News Digest: Underwater robot competition Saturday, Honors: Cecilia Bitz, Anthony Greenwald and Patricia Kuhl

Two operators stand on deck operating an underwater robot in a swimming poolUW underwater robot team competes Saturday
University of Washington students and researchers will join teams from middle school through college for the Pacific Northwest underwater robot competition, 10 a.m. to 5 p.m. Saturday, May 11. The free event will take place at the Weyerhaeuser King County Aquatic Center in Federal Way. Teams from all over Washington state have designed and built remote-controlled vehicles to complete underwater challenges.

This year’s challenges involve installing, operating and maintaining a cabled ocean observing system, similar to the one being installed by the UW this summer off the Washington and Oregon coasts.

The UW team will attempt to qualify for the international contest, as will Western Washington University and Skagit Valley’s 4H club. Middle- and high-school teams from Seattle, Tacoma, the Kitsap Peninsula and the San Juan Islands will compete and see who will advance to the next round.

The weekend event is one of 22 regional contests held in the U.S., Canada, Japan, China, Egypt and Scotland. Winners of the regional contests will advance to the 12th annual international competition, which will take place June 20-22 in Federal Way.

Head shot of Cecilia BitzCecilia Bitz recognized for decade’s worth of work
Cecilia Bitz, a UW associate professor of atmospheric sciences, was awarded the University of Miami’s Rosenstiel Award. The $10,000 award honors early- to mid-career ocean scientists who have made significant and growing impacts during the previous decade.

Bitz’s research focuses on modeling climate change in snow- and ice-covered regions. She is an author on the last three assessments of the Intergovernmental Panel on Climate Change, and in March she briefed U.S. Congress members on Arctic sea-ice loss. Bitz, a UW graduate with a master’s in physics and doctorate in atmospheric sciences, currently chairs the advisory board of the National Science Foundation’s Office of Polar Programs.

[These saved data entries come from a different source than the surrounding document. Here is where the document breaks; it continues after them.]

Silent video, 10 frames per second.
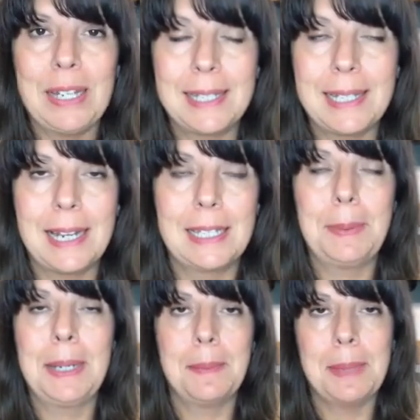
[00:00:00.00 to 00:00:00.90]
It starts
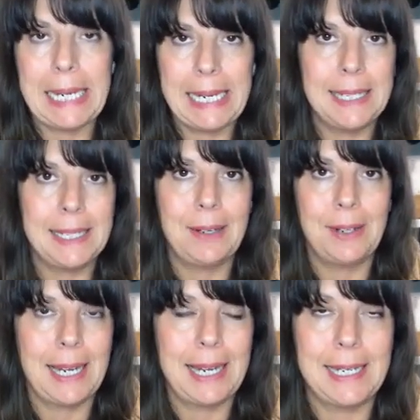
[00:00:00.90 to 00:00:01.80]
to become easier
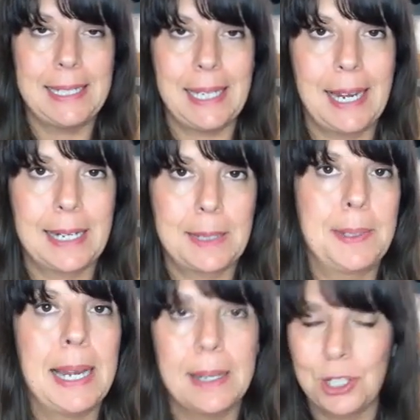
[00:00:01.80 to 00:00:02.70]
and easier,
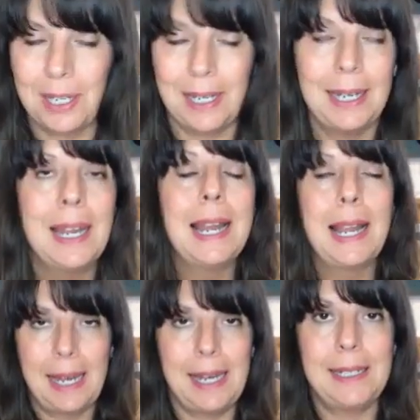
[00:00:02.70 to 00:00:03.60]
exponentially
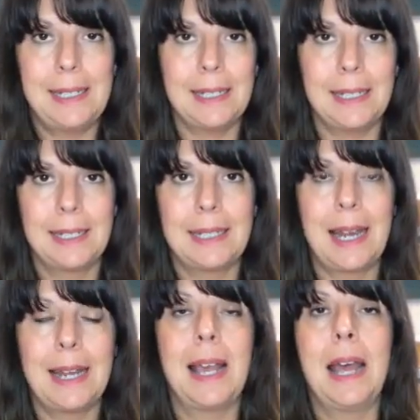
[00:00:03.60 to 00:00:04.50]
easier to
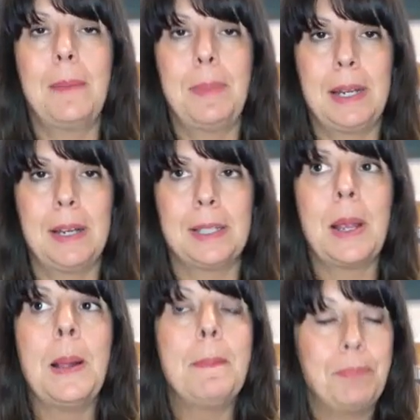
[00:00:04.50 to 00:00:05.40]
stay in the heart because
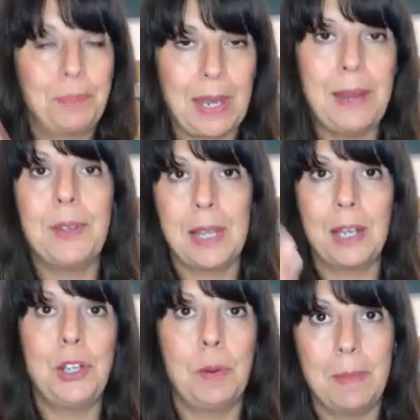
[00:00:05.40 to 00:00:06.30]
even
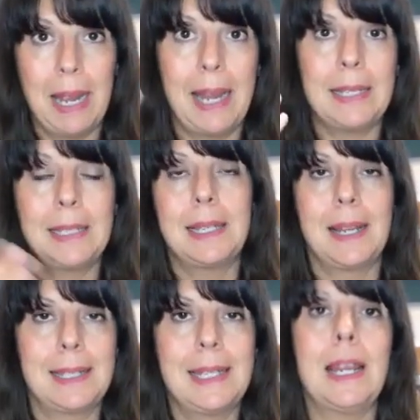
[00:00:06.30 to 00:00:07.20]
then your mind
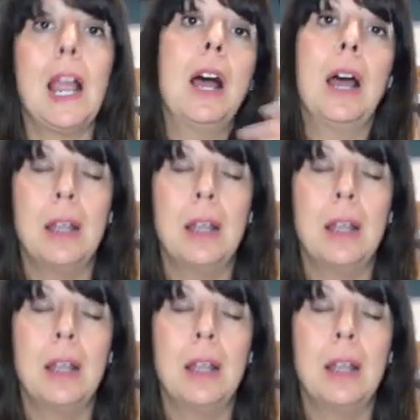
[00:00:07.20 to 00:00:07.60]
starts seeing,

Greenwald, Kuhl among 25 honored as part of 25th anniversary

As part of Association for Psychological Science ‘s 25th anniversary celebration, the board of directors has named 25 distinguished scientists – including UW’s Anthony Greenwald and Patricia Kuhl – who have had a profound impact on the field of psychological science over the past quarter century.

Greenwald is a psychology professor and Kuhl is co-director of UW’s Institute for Learning and Brain Sciences and a UW professor of speech and hearing sciences.

In announcing the awards, the association noted that Greenwald’s work with unconscious and automatic thought processes has changed “what had once been a pariah of psychological science — subliminal perception — and turned it into a respectable area of research and even a gold mine for others to excavate.”

The association wrote that Kuhl is “widely known” for research showing how babies’ ability to discriminate speech sounds becomes increasingly specific to their native language as they age and that social skills play a critical role in language learning.